▶ _REQUIRED ACTION_:
Below is some data; print it all back exactly.

▶ _TASK INPUTS_:
:::
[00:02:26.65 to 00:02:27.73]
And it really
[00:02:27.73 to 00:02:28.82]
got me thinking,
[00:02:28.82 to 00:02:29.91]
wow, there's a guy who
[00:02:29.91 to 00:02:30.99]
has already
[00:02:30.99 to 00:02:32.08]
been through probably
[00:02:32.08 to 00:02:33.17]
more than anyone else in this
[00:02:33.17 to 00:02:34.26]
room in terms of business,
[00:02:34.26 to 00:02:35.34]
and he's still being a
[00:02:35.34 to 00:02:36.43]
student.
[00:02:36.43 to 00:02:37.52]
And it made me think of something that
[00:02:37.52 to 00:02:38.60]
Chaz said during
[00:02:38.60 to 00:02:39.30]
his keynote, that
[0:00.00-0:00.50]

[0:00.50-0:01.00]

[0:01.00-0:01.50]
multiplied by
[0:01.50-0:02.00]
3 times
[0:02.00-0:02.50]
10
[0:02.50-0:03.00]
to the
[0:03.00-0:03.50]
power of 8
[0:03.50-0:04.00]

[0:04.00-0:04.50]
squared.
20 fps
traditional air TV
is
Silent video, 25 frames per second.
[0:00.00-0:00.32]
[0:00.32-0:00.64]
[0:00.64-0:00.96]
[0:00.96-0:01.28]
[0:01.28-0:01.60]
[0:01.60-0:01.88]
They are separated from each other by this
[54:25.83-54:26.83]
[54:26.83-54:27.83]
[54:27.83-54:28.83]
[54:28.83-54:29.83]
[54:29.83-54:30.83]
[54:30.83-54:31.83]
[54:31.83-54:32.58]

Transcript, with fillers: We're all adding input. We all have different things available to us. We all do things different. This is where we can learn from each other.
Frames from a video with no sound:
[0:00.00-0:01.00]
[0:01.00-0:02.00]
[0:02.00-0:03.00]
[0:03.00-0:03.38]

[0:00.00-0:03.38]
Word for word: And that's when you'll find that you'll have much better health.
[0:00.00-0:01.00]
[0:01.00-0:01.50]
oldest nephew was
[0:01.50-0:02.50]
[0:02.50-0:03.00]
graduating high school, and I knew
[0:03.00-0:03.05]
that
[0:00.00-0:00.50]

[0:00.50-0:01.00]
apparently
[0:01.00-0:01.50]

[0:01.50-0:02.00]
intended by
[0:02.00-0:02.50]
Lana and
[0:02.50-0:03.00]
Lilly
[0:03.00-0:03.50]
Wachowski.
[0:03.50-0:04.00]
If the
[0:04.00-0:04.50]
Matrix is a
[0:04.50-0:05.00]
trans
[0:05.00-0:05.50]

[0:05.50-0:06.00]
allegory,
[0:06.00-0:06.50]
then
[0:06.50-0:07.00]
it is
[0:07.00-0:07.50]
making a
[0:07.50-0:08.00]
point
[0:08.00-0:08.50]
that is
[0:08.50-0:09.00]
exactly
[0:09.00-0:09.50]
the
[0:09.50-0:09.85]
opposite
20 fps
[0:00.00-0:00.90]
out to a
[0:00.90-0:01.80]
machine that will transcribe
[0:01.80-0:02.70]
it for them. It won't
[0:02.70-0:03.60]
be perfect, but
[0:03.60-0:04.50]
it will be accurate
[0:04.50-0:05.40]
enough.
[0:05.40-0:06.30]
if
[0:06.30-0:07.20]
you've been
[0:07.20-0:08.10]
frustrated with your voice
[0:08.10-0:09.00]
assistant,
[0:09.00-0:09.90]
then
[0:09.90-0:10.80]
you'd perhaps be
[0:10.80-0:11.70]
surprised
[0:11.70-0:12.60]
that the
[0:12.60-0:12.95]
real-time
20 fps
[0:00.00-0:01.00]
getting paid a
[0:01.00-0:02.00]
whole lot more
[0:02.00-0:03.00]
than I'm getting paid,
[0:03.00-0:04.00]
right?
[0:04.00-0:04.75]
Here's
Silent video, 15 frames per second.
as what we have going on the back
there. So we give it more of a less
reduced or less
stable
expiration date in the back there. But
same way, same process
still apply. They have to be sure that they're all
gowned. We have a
:::
▶ _EXPECTED ANSWER_:
[00:02:26.65 to 00:02:27.73]
And it really
[00:02:27.73 to 00:02:28.82]
got me thinking,
[00:02:28.82 to 00:02:29.91]
wow, there's a guy who
[00:02:29.91 to 00:02:30.99]
has already
[00:02:30.99 to 00:02:32.08]
been through probably
[00:02:32.08 to 00:02:33.17]
more than anyone else in this
[00:02:33.17 to 00:02:34.26]
room in terms of business,
[00:02:34.26 to 00:02:35.34]
and he's still being a
[00:02:35.34 to 00:02:36.43]
student.
[00:02:36.43 to 00:02:37.52]
And it made me think of something that
[00:02:37.52 to 00:02:38.60]
Chaz said during
[00:02:38.60 to 00:02:39.30]
his keynote, that
[0:00.00-0:00.50]

[0:00.50-0:01.00]

[0:01.00-0:01.50]
multiplied by
[0:01.50-0:02.00]
3 times
[0:02.00-0:02.50]
10
[0:02.50-0:03.00]
to the
[0:03.00-0:03.50]
power of 8
[0:03.50-0:04.00]

[0:04.00-0:04.50]
squared.
20 fps
traditional air TV
is
Silent video, 25 frames per second.
[0:00.00-0:00.32]
[0:00.32-0:00.64]
[0:00.64-0:00.96]
[0:00.96-0:01.28]
[0:01.28-0:01.60]
[0:01.60-0:01.88]
They are separated from each other by this
[54:25.83-54:26.83]
[54:26.83-54:27.83]
[54:27.83-54:28.83]
[54:28.83-54:29.83]
[54:29.83-54:30.83]
[54:30.83-54:31.83]
[54:31.83-54:32.58]

Transcript, with fillers: We're all adding input. We all have different things available to us. We all do things different. This is where we can learn from each other.
Frames from a video with no sound:
[0:00.00-0:01.00]
[0:01.00-0:02.00]
[0:02.00-0:03.00]
[0:03.00-0:03.38]

[0:00.00-0:03.38]
Word for word: And that's when you'll find that you'll have much better health.
[0:00.00-0:01.00]
[0:01.00-0:01.50]
oldest nephew was
[0:01.50-0:02.50]
[0:02.50-0:03.00]
graduating high school, and I knew
[0:03.00-0:03.05]
that
[0:00.00-0:00.50]

[0:00.50-0:01.00]
apparently
[0:01.00-0:01.50]

[0:01.50-0:02.00]
intended by
[0:02.00-0:02.50]
Lana and
[0:02.50-0:03.00]
Lilly
[0:03.00-0:03.50]
Wachowski.
[0:03.50-0:04.00]
If the
[0:04.00-0:04.50]
Matrix is a
[0:04.50-0:05.00]
trans
[0:05.00-0:05.50]

[0:05.50-0:06.00]
allegory,
[0:06.00-0:06.50]
then
[0:06.50-0:07.00]
it is
[0:07.00-0:07.50]
making a
[0:07.50-0:08.00]
point
[0:08.00-0:08.50]
that is
[0:08.50-0:09.00]
exactly
[0:09.00-0:09.50]
the
[0:09.50-0:09.85]
opposite
20 fps
[0:00.00-0:00.90]
out to a
[0:00.90-0:01.80]
machine that will transcribe
[0:01.80-0:02.70]
it for them. It won't
[0:02.70-0:03.60]
be perfect, but
[0:03.60-0:04.50]
it will be accurate
[0:04.50-0:05.40]
enough.
[0:05.40-0:06.30]
if
[0:06.30-0:07.20]
you've been
[0:07.20-0:08.10]
frustrated with your voice
[0:08.10-0:09.00]
assistant,
[0:09.00-0:09.90]
then
[0:09.90-0:10.80]
you'd perhaps be
[0:10.80-0:11.70]
surprised
[0:11.70-0:12.60]
that the
[0:12.60-0:12.95]
real-time
20 fps
[0:00.00-0:01.00]
getting paid a
[0:01.00-0:02.00]
whole lot more
[0:02.00-0:03.00]
than I'm getting paid,
[0:03.00-0:04.00]
right?
[0:04.00-0:04.75]
Here's
Silent video, 15 frames per second.
as what we have going on the back
there. So we give it more of a less
reduced or less
stable
expiration date in the back there. But
same way, same process
still apply. They have to be sure that they're all
gowned. We have a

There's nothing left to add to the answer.